RIOT icon indicating copy to clipboard operation
RIOT copied to clipboard

mtd_spi_nor | littlefs: improve reliability with corrupted flash

Open vincent-d opened this issue 5 years ago • 10 comments

Contribution description

This PR improves the reliability of mtd_spi_nor and littlefs:

  • mtd_spi_nor: properly checks for WEL enabling/disabling, check for errors when writing/erasing and return a dedicated error code (-EIO).
  • littlefs: catch -EIO and translate it into LFS_ERR_CORRUPT that is internally used to realloc sectors if needed

Testing procedure

Check that littlefs(2) still works (examples/filesystem).
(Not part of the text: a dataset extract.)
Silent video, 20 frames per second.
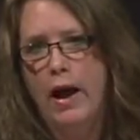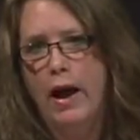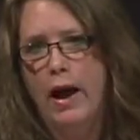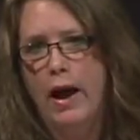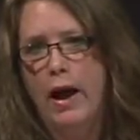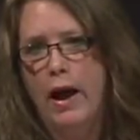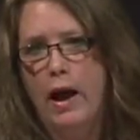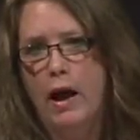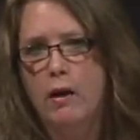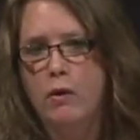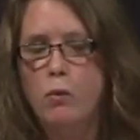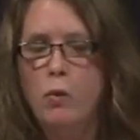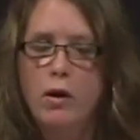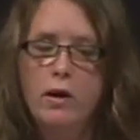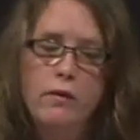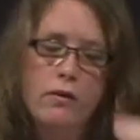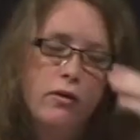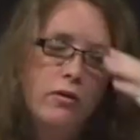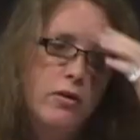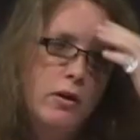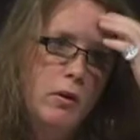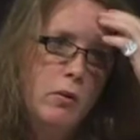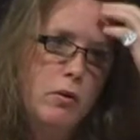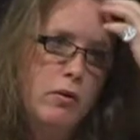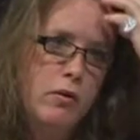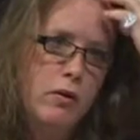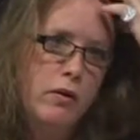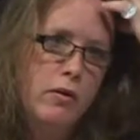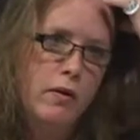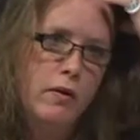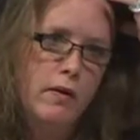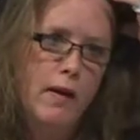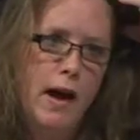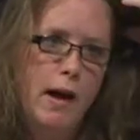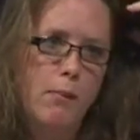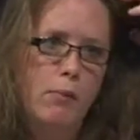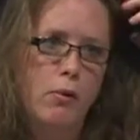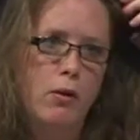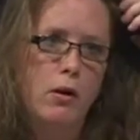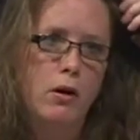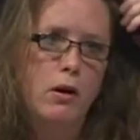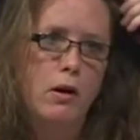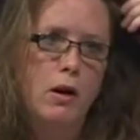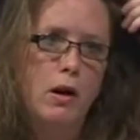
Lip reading: And one of the sequences in that book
This has been tested with flash that had dead sectors. littlefs could detect them and recover.

vincent-d avatar Aug 31 '20 14:08 vincent-d

What's the deal with the Security register and will it be available on all flash devices?
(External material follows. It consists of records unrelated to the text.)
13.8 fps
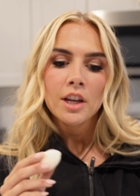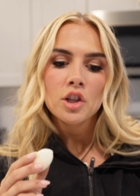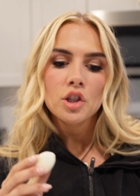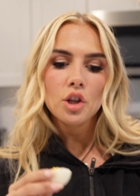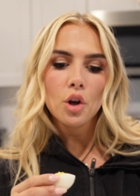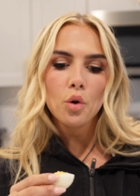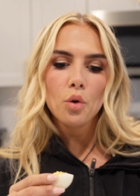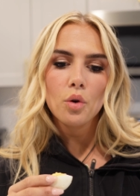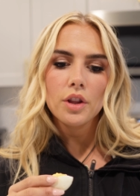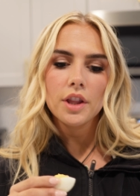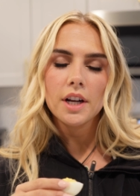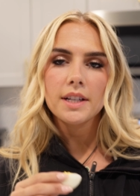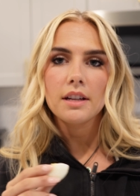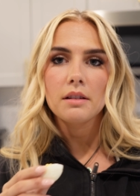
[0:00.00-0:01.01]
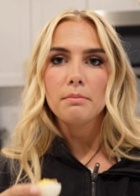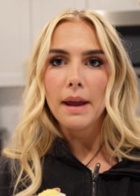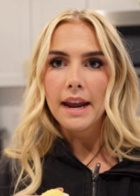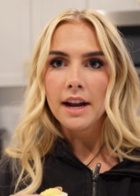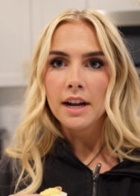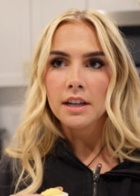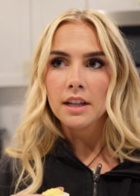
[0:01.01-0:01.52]
So there's this
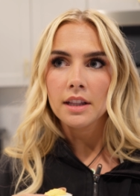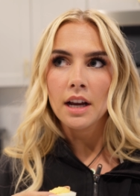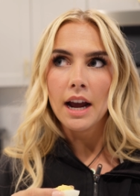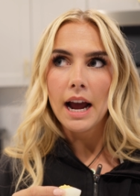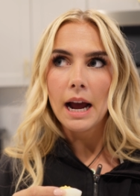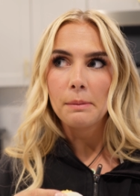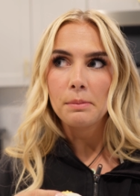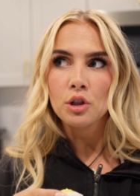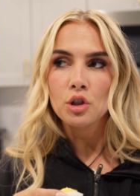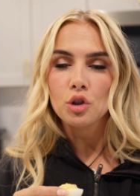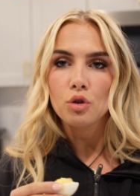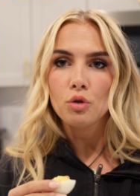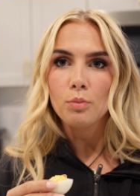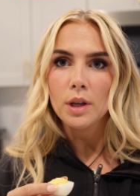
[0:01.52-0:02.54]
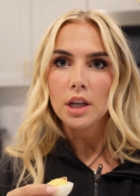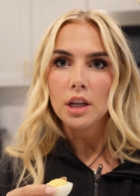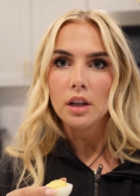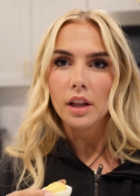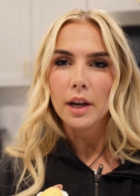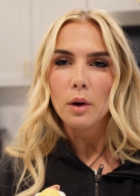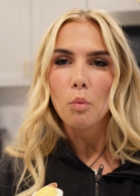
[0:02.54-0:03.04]
man that happens to
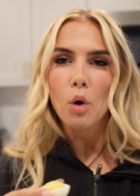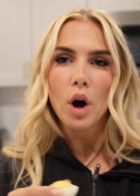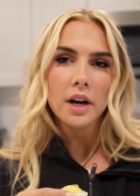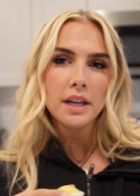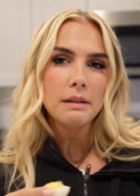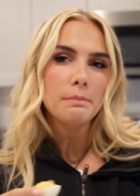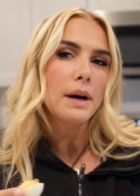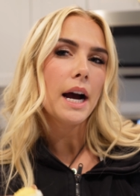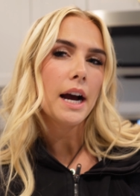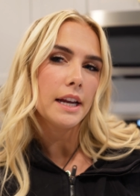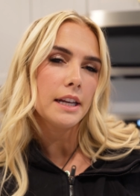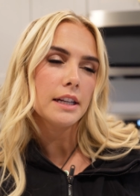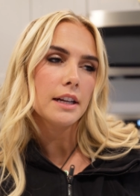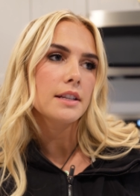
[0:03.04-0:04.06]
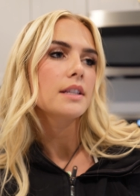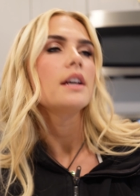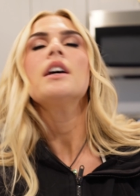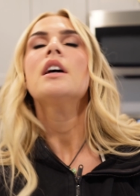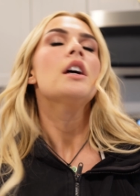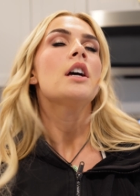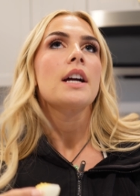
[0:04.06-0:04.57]
be like walking behind us.
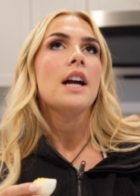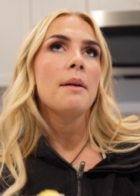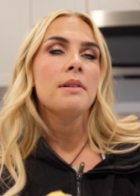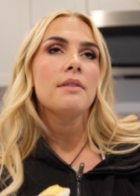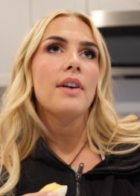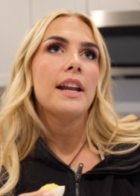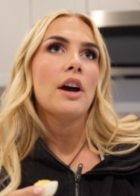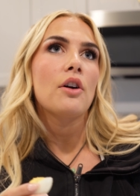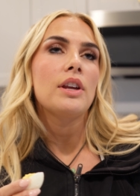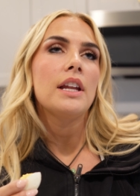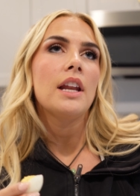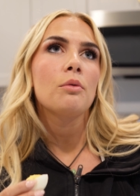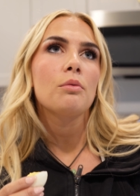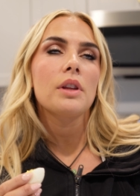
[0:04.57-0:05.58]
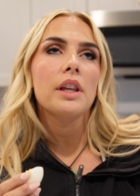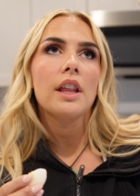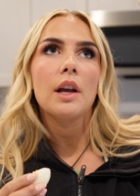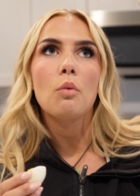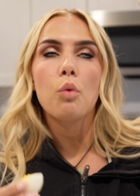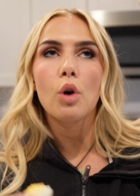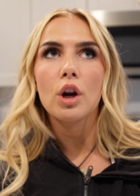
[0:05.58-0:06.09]
Come to find out he didn't really
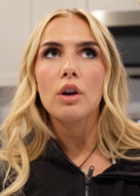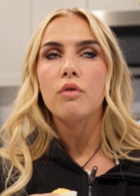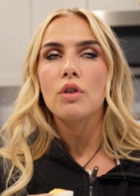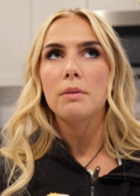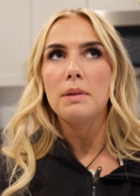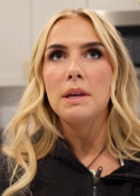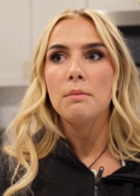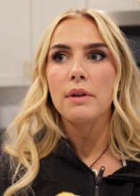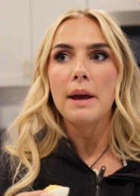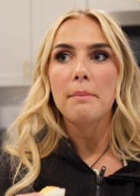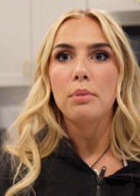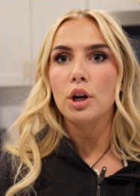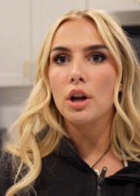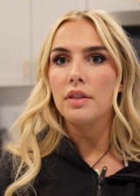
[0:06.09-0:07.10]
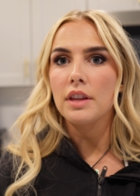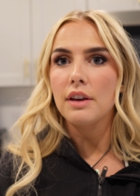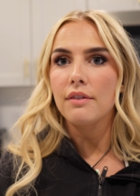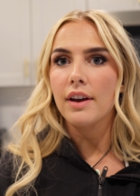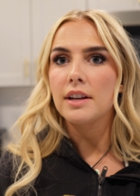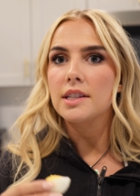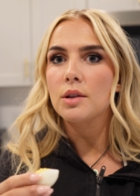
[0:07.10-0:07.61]
like work for the people that put on the event.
On macronix flashes (at least, I haven't check other vendors actually :/ ), security register contains some flags: Erase fail bit and Program fail bit that are set when erase or program failed (usually meaning the sector is dead). See, for instance (page 83): https://www.macronix.com/Lists/Datasheet/Attachments/7574/MX25L51245G,%203V,%20512Mb,%20v1.3.pdf

vincent-d avatar Aug 31 '20 14:08 vincent-d

Hm I couldn't find such flags on neither GD25Q32C nor AT25SF041

benpicco avatar Aug 31 '20 14:08 benpicco

Hm I couldn't find such flags on neither GD25Q32C nor AT25SF041

d'oh! I'll revisit the patch to enable this with a compile flag

vincent-d avatar Aug 31 '20 15:08 vincent-d

Is there some way to detect this at run-time?

benpicco avatar Aug 31 '20 15:08 benpicco

I guess it could be possible to read the jedec ID. But I'm not sure it's worth it.
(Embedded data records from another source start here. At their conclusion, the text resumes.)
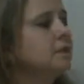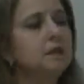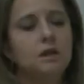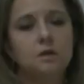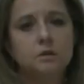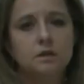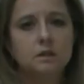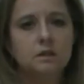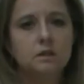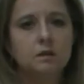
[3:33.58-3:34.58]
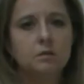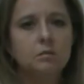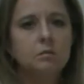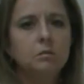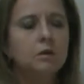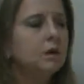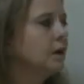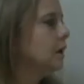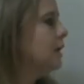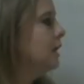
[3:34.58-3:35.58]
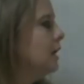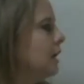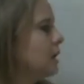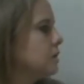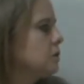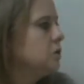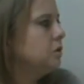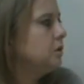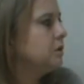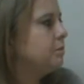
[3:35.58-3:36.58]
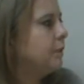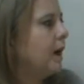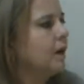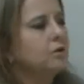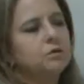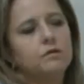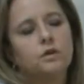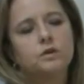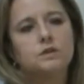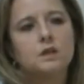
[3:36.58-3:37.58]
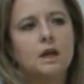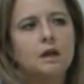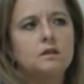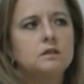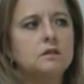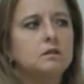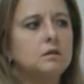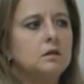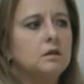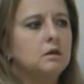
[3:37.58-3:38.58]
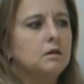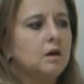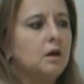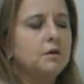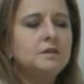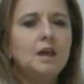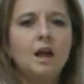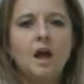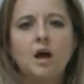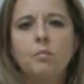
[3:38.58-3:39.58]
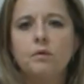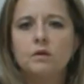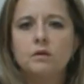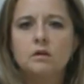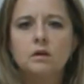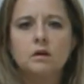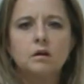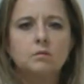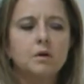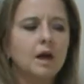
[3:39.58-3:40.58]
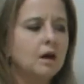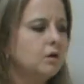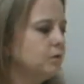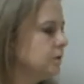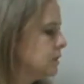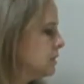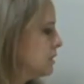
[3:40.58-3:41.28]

an ecosystem get good biodiversity? How does that happen? How does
vincent-d avatar Aug 31 '20 15:08 vincent-d

ping @benpicco

fjmolinas avatar Feb 02 '21 11:02 fjmolinas

This issue has been automatically marked as stale because it has not had recent activity. It will be closed if no further activity occurs. If you want me to ignore this issue, please mark it with the "State: don't stale" label. Thank you for your contributions.

stale[bot] avatar Mar 02 '22 11:03 stale[bot]

This issue has been automatically marked as stale because it has not had recent activity. It will be closed if no further activity occurs. If you want me to ignore this issue, please mark it with the "State: don't stale" label. Thank you for your contributions.

stale[bot] avatar Nov 02 '22 05:11 stale[bot]

@benpicco Can we get this reactivated? The project I'm currently working on uses an ISSI flash which has the same security features (however the bit positions in the registers are different and the OpCodes are different as well). This PR would be a good base and reduce the amount of work significantly.

Given the age of the PR, it probably has merge conflicts now. Unfortunately it looks like @vincent-d is not active anymore, his last GitHub activity was in 2022 and there is not much to find about OTAkeys anymore either.

On a different note: I checked the code and there is no timeout for the added functions wait_for_write_enable_cleared and wait_for_write_enable_set, which would get the thread stuck if the chip does not answer. (The function wait_for_write_complete which existed before and still exists in the current code does not have a timeout either, it counts the attempts and how many times it yielded. But there is no timeout either.)

I don't know how this is handled generally in other modules?

crasbe avatar Apr 15 '24 14:04 crasbe

Sure, feel free to take over the PR. There should of course be a timeout, we don't want block the application in case of a hardware error but instead give to opportunity to handle it gracefully.

benpicco avatar Apr 15 '24 14:04 benpicco